No mRNA vaccine has reached the market before, and the candidates from Pfizer and Moderna have faced considerable skepticism from scientists and a wary public.
But the strong results from both vaccines have begun to quash the doubts.
So far, neither vaccine has had serious side effects, but many recipients have had headaches, mild fevers, fatigue, joint and muscle aches and sore arms for a day or two.
Of the 30,000 people in the Moderna study, half were vaccinated and half received placebo shots of salt water; neither the participants nor their doctors knew who got what. Then, researchers monitored the participants to see who contracted the coronavirus, and watched for side effects.
To determine statistically whether the vaccine was effective, a total of 151 cases of COVID-19 were needed.
Because the coronavirus has been surging in the United States, Moderna wound up with 196 cases — 185 in the placebo group, and 11 in the vaccinated group, meaning that the vaccine was 94.1% effective at preventing COVID-19.
The 196 people who got sick with COVID-19 reflected the diversity of Moderna’s volunteers: Thirty-three were 65 or older. The group also included 29 Hispanic volunteers, six Black participants, four Asian Americans and three multiracial people. The efficacy and safety appeared the same in all of the subgroups and by gender, Moderna said in its announcement.
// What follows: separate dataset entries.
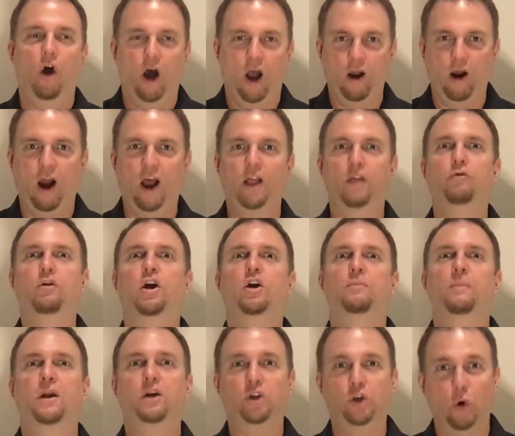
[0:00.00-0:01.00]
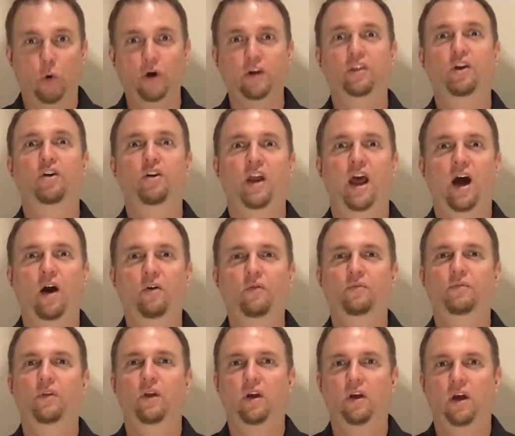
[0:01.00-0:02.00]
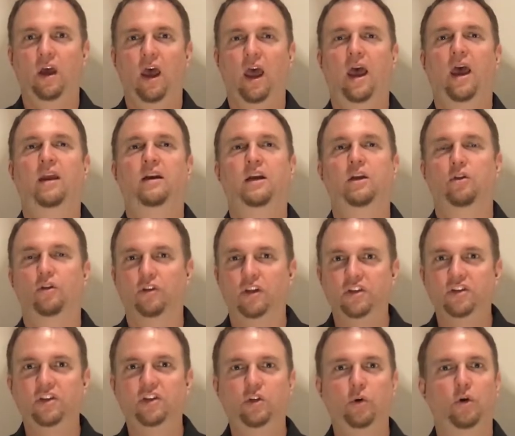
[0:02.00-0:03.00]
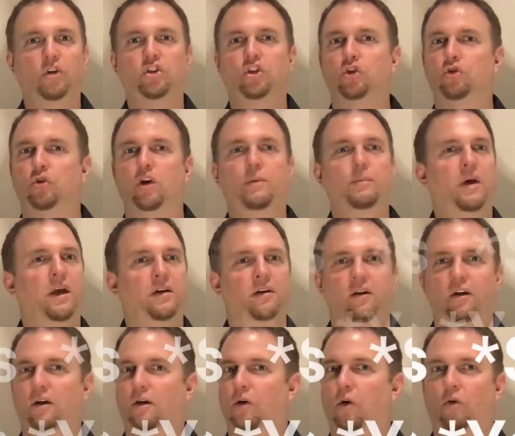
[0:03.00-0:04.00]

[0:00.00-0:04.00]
I highly recommend going there now and either listening to it, stream it,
Thirty participants had severe cases, all in the placebo group. One died.
Bancel said he considered the statistics about prevention of severe disease the most important data from the study.
“This is why I think this vaccine is going to be a game-changer,” he said. The vaccine will reduce hospitalizations and deaths, he added, “and I hope get this country back to its pre-pandemic state.”
Moderna said it was also seeking authorization to market its vaccine in Europe, Canada, Britain, Israel and Singapore.